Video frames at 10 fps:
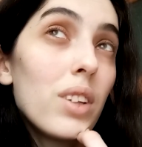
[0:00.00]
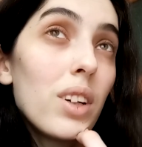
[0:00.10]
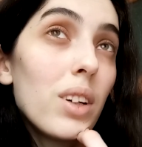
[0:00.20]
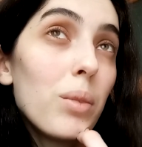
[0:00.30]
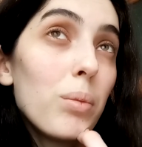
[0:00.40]

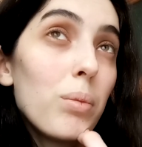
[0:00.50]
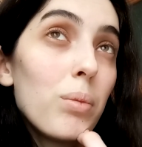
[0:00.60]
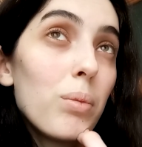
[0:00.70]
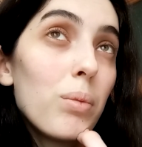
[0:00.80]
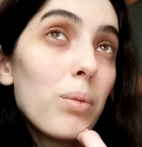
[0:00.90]
time,
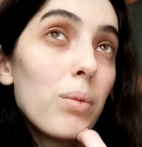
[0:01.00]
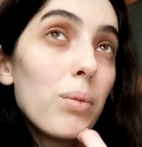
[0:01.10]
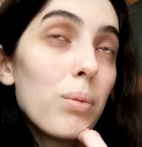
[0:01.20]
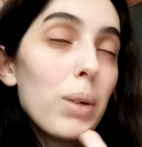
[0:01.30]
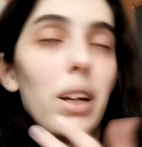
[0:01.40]

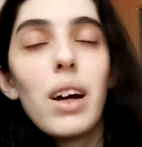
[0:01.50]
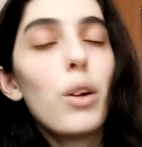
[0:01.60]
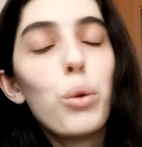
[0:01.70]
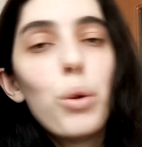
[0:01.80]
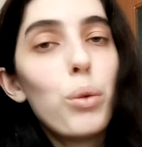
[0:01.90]
but I
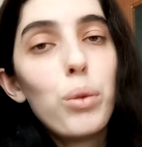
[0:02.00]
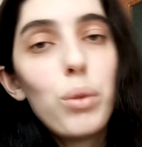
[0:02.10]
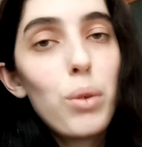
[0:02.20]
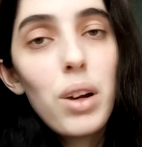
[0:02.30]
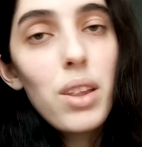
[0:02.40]
don't own
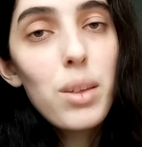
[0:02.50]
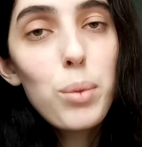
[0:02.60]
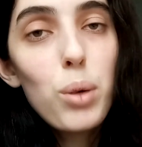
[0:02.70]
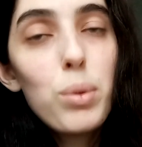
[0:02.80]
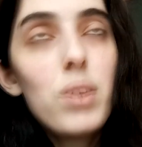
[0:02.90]
one at the
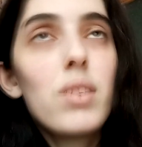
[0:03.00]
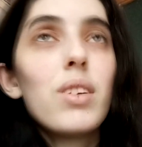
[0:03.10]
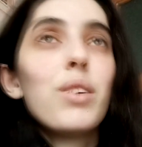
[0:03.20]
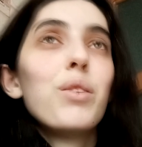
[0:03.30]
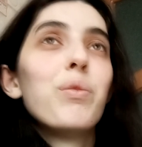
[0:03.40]
moment,
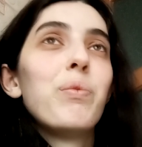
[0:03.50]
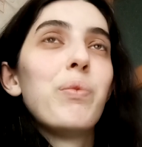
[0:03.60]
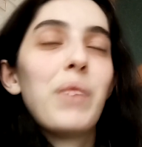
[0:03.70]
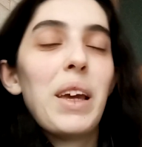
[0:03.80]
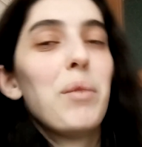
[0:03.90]
so
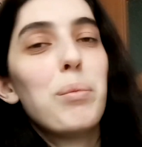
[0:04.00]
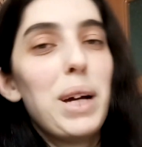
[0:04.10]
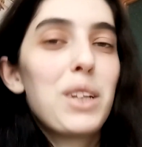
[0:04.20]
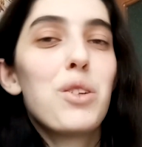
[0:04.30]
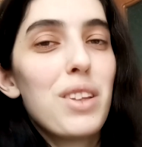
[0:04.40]
yeah,
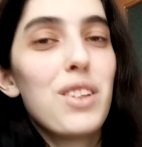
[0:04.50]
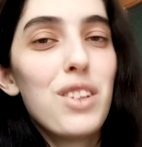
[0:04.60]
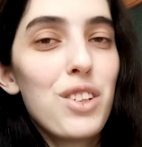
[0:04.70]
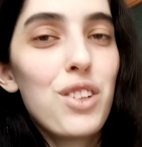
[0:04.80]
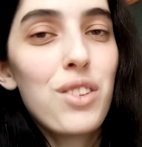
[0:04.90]
back to the
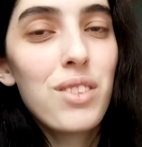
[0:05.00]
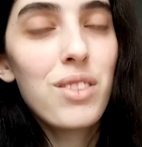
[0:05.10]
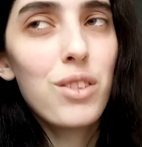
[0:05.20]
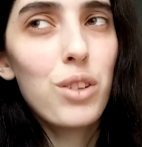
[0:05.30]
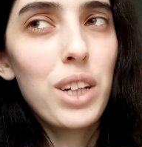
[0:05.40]
dish
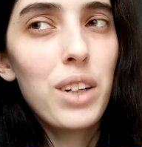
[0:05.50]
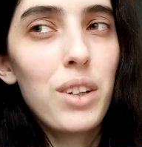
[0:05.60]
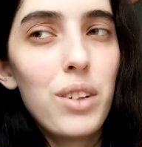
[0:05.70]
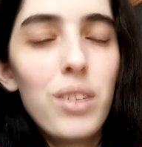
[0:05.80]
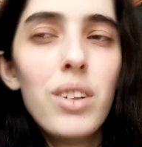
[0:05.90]
drainer.
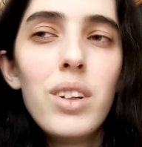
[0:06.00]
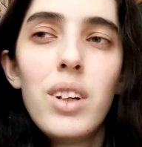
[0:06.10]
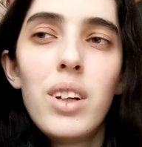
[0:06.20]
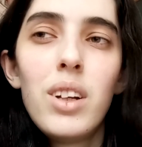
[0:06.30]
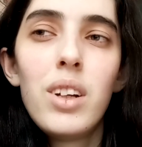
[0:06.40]
Oh,
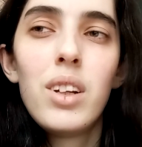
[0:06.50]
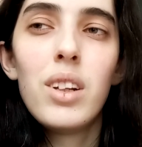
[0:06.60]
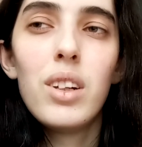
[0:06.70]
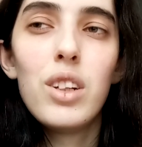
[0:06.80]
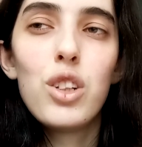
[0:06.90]

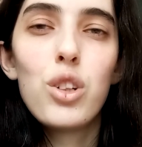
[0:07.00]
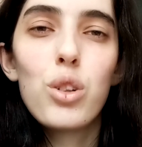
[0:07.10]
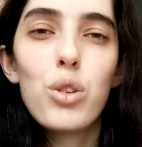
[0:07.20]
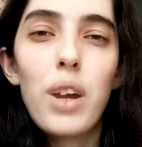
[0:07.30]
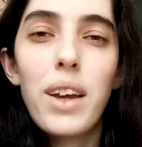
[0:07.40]
dish
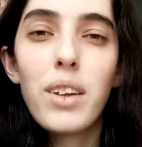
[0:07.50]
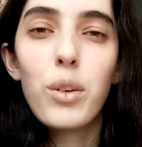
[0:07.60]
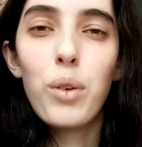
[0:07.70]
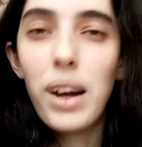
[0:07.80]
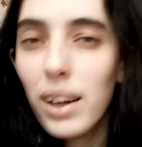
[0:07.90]
drying
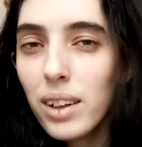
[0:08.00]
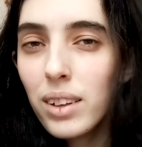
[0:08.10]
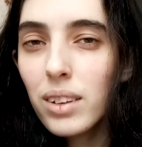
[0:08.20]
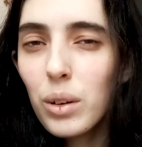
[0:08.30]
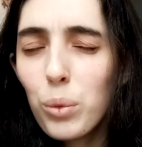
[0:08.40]
rack?
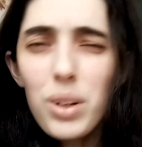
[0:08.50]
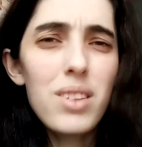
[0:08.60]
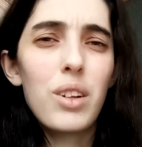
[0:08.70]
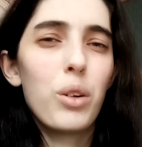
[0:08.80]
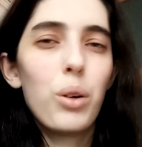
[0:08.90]
What is
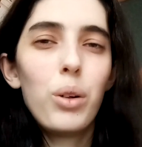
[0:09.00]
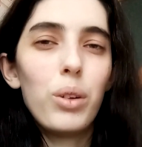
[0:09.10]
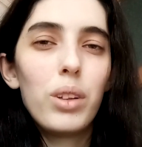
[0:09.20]
it called?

····················

### WHAT IS EXPECTED
All of the entries above need to be repeated exactly, minus the pictures.

### EXERCISE ANSWER
Video frames at 10 fps:
[0:00.00]
[0:00.10]
[0:00.20]
[0:00.30]
[0:00.40]

[0:00.50]
[0:00.60]
[0:00.70]
[0:00.80]
[0:00.90]
time,
[0:01.00]
[0:01.10]
[0:01.20]
[0:01.30]
[0:01.40]

[0:01.50]
[0:01.60]
[0:01.70]
[0:01.80]
[0:01.90]
but I
[0:02.00]
[0:02.10]
[0:02.20]
[0:02.30]
[0:02.40]
don't own
[0:02.50]
[0:02.60]
[0:02.70]
[0:02.80]
[0:02.90]
one at the
[0:03.00]
[0:03.10]
[0:03.20]
[0:03.30]
[0:03.40]
moment,
[0:03.50]
[0:03.60]
[0:03.70]
[0:03.80]
[0:03.90]
so
[0:04.00]
[0:04.10]
[0:04.20]
[0:04.30]
[0:04.40]
yeah,
[0:04.50]
[0:04.60]
[0:04.70]
[0:04.80]
[0:04.90]
back to the
[0:05.00]
[0:05.10]
[0:05.20]
[0:05.30]
[0:05.40]
dish
[0:05.50]
[0:05.60]
[0:05.70]
[0:05.80]
[0:05.90]
drainer.
[0:06.00]
[0:06.10]
[0:06.20]
[0:06.30]
[0:06.40]
Oh,
[0:06.50]
[0:06.60]
[0:06.70]
[0:06.80]
[0:06.90]

[0:07.00]
[0:07.10]
[0:07.20]
[0:07.30]
[0:07.40]
dish
[0:07.50]
[0:07.60]
[0:07.70]
[0:07.80]
[0:07.90]
drying
[0:08.00]
[0:08.10]
[0:08.20]
[0:08.30]
[0:08.40]
rack?
[0:08.50]
[0:08.60]
[0:08.70]
[0:08.80]
[0:08.90]
What is
[0:09.00]
[0:09.10]
[0:09.20]
it called?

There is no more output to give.